From: Amjad Alsharafi <amjadsharafi10@gmail.com>
To: Kevin Wolf <kwolf@redhat.com>
Cc: qemu-devel@nongnu.org, Hanna Reitz <hreitz@redhat.com>,
"open list:vvfat" <qemu-block@nongnu.org>
Subject: Re: [PATCH v4 2/4] vvfat: Fix usage of `info.file.offset`
Date: Wed, 12 Jun 2024 00:22:46 +0800 [thread overview]
Message-ID: <Zmh51luVeRY6H-Qp@amjad-pc> (raw)
In-Reply-To: <ZmhfnSIe30da03uN@redhat.com>
On Tue, Jun 11, 2024 at 04:30:53PM +0200, Kevin Wolf wrote:
> Am 11.06.2024 um 14:31 hat Amjad Alsharafi geschrieben:
> > On Mon, Jun 10, 2024 at 06:49:43PM +0200, Kevin Wolf wrote:
> > > Am 05.06.2024 um 02:58 hat Amjad Alsharafi geschrieben:
> > > > The field is marked as "the offset in the file (in clusters)", but it
> > > > was being used like this
> > > > `cluster_size*(nums)+mapping->info.file.offset`, which is incorrect.
> > > >
> > > > Additionally, removed the `abort` when `first_mapping_index` does not
> > > > match, as this matches the case when adding new clusters for files, and
> > > > its inevitable that we reach this condition when doing that if the
> > > > clusters are not after one another, so there is no reason to `abort`
> > > > here, execution continues and the new clusters are written to disk
> > > > correctly.
> > > >
> > > > Signed-off-by: Amjad Alsharafi <amjadsharafi10@gmail.com>
> > >
> > > Can you help me understand how first_mapping_index really works?
> > >
> > > It seems to me that you get a chain of mappings for each file on the FAT
> > > filesystem, which are just the contiguous areas in it, and
> > > first_mapping_index refers to the mapping at the start of the file. But
> > > for much of the time, it actually doesn't seem to be set at all, so you
> > > have mapping->first_mapping_index == -1. Do you understand the rules
> > > around when it's set and when it isn't?
> >
> > Yeah. So `first_mapping_index` is the index of the first mapping, each
> > mapping is a group of clusters that are contiguous in the file.

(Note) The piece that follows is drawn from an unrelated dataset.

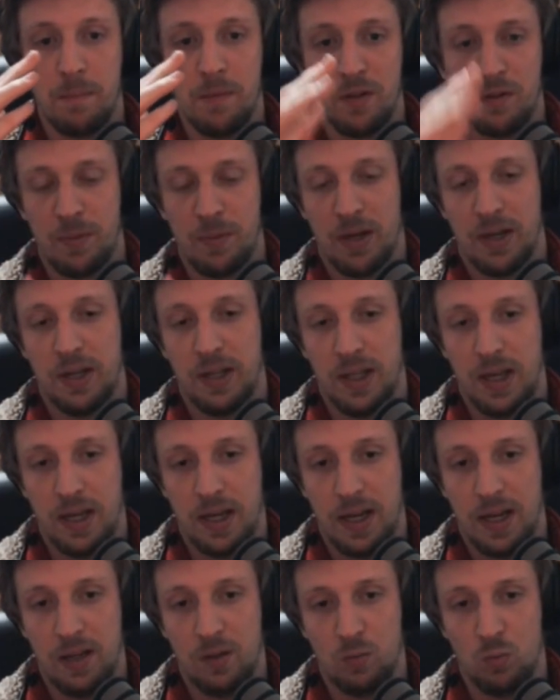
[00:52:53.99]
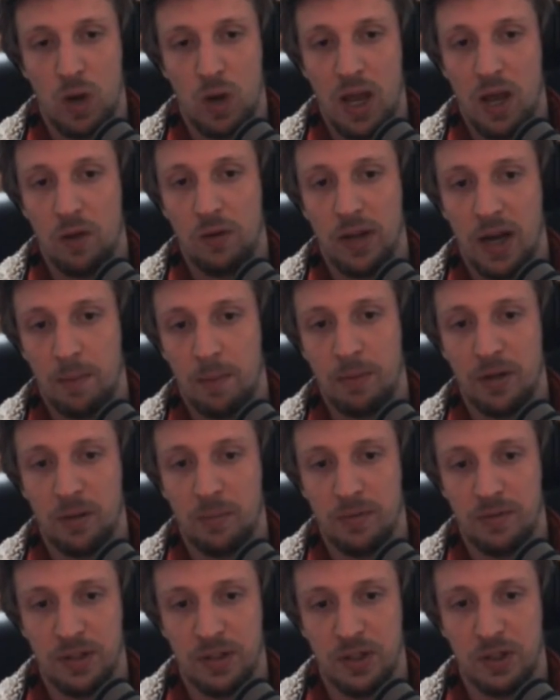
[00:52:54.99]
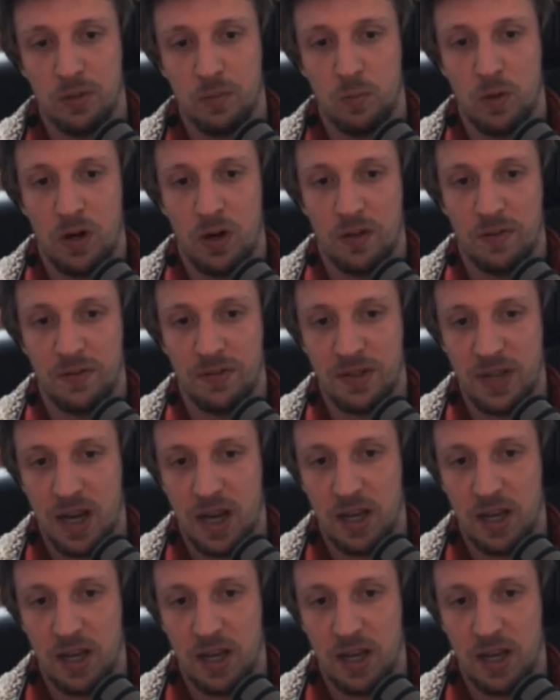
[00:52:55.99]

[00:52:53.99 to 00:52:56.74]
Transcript: speculate has wound up in a position where it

> > Its mostly `-1` because the first mapping will have the value set as
> > `-1` and not its own index, this value will only be set when the file
> > contain more than one mapping, and this will only happen when you add
> > clusters to a file that are not contiguous with the existing clusters.
>
> Ah, that makes some sense. Not sure if it's optimal, but it's a rule I
> can work with. So just to confirm, this is the invariant that we think
> should always hold true, right?
>
> assert((mapping->mode & MODE_DIRECTORY) ||
> !mapping->info.file.offset ||
> mapping->first_mapping_index > 0);
>
Yes.
We can add this into `get_cluster_count_for_direntry` loop.
I'm thinking of also converting those `abort` into `assert`, since
the line `copy_it = 1;` was confusing me, since it was after the `abort`.

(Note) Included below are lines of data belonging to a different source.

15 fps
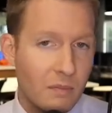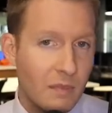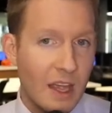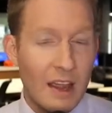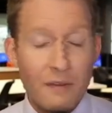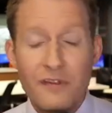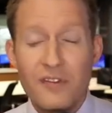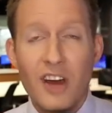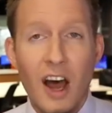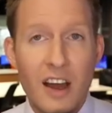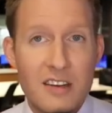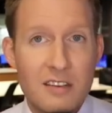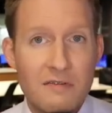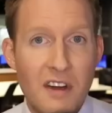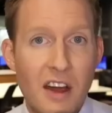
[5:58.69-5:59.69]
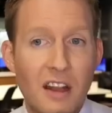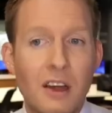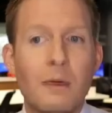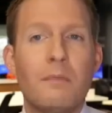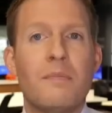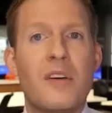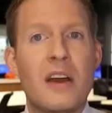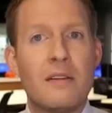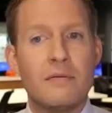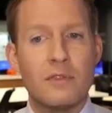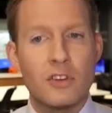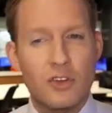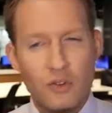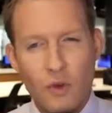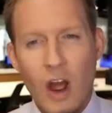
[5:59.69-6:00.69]
if not develop, then
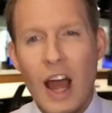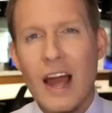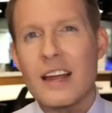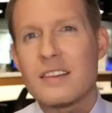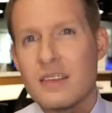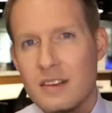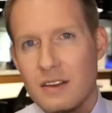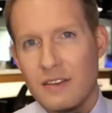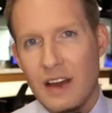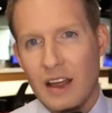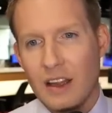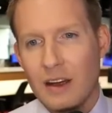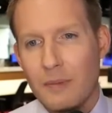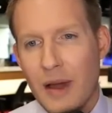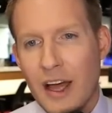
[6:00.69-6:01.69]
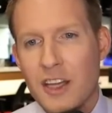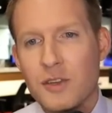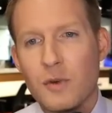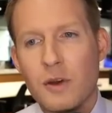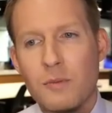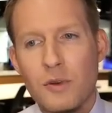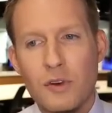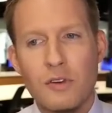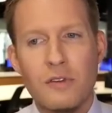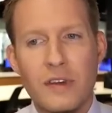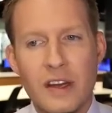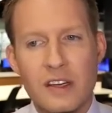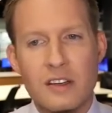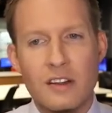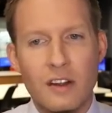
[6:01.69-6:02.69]
try to develop as we move
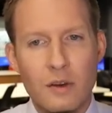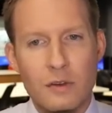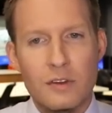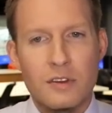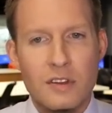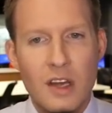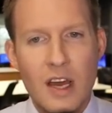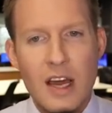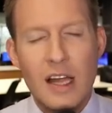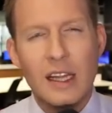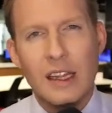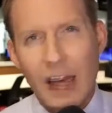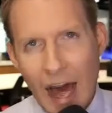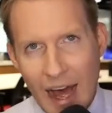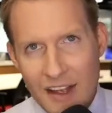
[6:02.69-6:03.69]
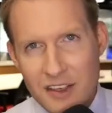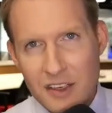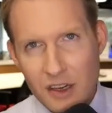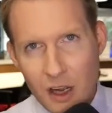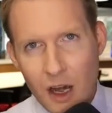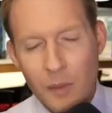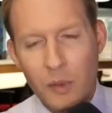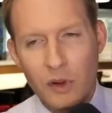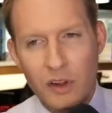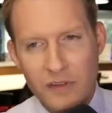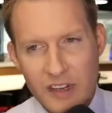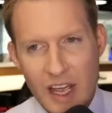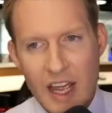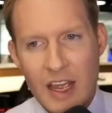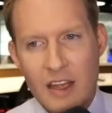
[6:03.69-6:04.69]
into those last couple of
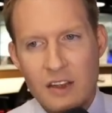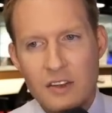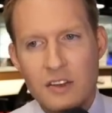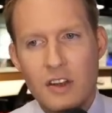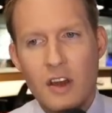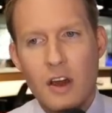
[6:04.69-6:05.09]
days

> > And actually, thanks to that I noticed another bug not fixed in PATCH 3,
> > We are doing this check
> > `s->current_mapping->first_mapping_index != mapping->first_mapping_index`
> > to know if we should switch to the new mapping or not.
> > If we were reading from the first mapping (`first_mapping_index == -1`)

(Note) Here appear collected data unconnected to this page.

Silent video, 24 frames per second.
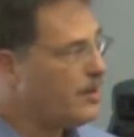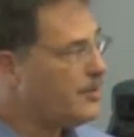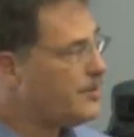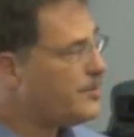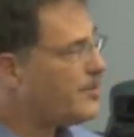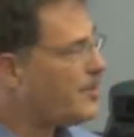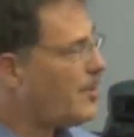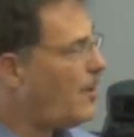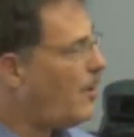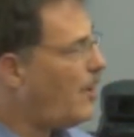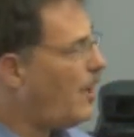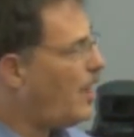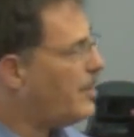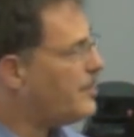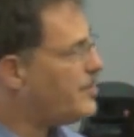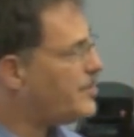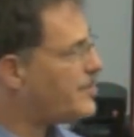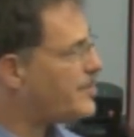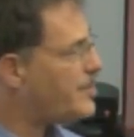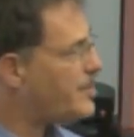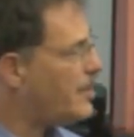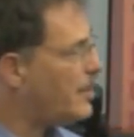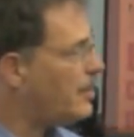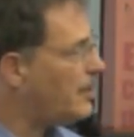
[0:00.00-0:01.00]
and so on
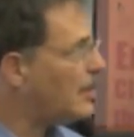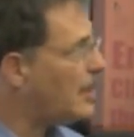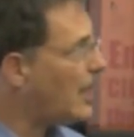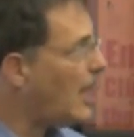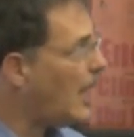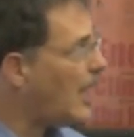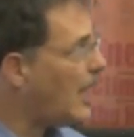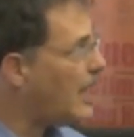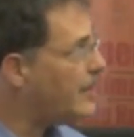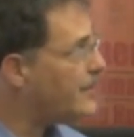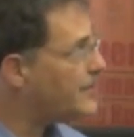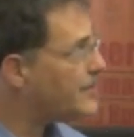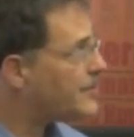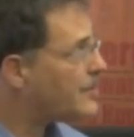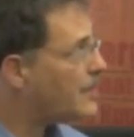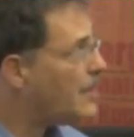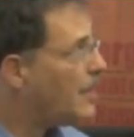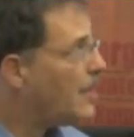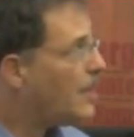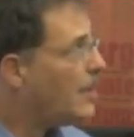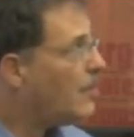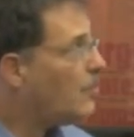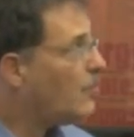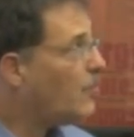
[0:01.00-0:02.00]
still lies
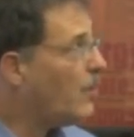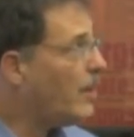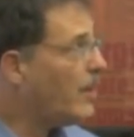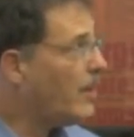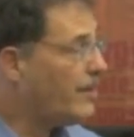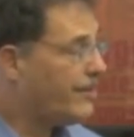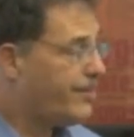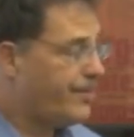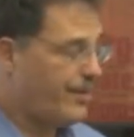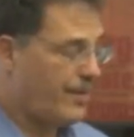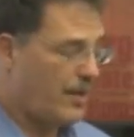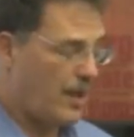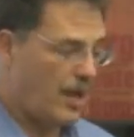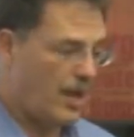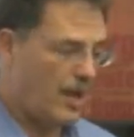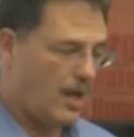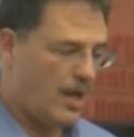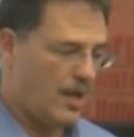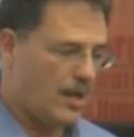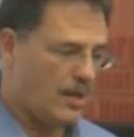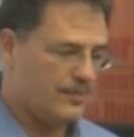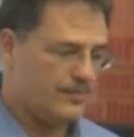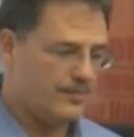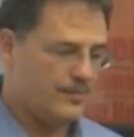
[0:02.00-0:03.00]
with
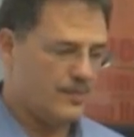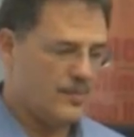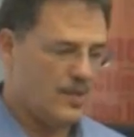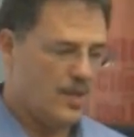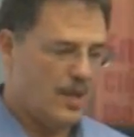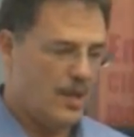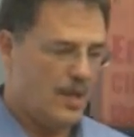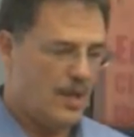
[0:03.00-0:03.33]
um,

> > and we jumped to the second mapping (`first_mapping_index == n`), we
> > will catch this condition and switch to the new mapping.
> >
> > But if the file has more than 2 mappings, and we jumped to the 3rd
> > mapping, we will not catch this since (`first_mapping_index == n`) for
> > both of them haha. I think a better check is to check the `mapping`
> > pointer directly. (I'll add it also in the next series together with a
> > test for it.)
>
> This comparison is exactly what confused me. I didn't realise that the
> first mapping in the chain has a different value here, so I thought this
> must mean that we're looking at a different file now - but of course I
> couldn't see a reason for that because we're iterating through a single
> file in this function.
>
> But even now that I know that the condition triggers when switching from
> the first to the second mapping, it doesn't make sense to me. We don't
> have to copy things around just because a file is non-contiguous.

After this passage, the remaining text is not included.